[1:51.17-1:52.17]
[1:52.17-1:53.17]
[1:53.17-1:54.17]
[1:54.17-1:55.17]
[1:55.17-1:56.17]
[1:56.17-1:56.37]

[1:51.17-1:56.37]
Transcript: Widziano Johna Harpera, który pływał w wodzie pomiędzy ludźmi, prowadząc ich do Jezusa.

-*-*-

• WHAT YOU WILL DO: The records above need to be transcribed in full. Keep every character unchanged.

• YOUR SOLUTION:
[1:51.17-1:52.17]
[1:52.17-1:53.17]
[1:53.17-1:54.17]
[1:54.17-1:55.17]
[1:55.17-1:56.17]
[1:56.17-1:56.37]

[1:51.17-1:56.37]
Transcript: Widziano Johna Harpera, który pływał w wodzie pomiędzy ludźmi, prowadząc ich do Jezusa.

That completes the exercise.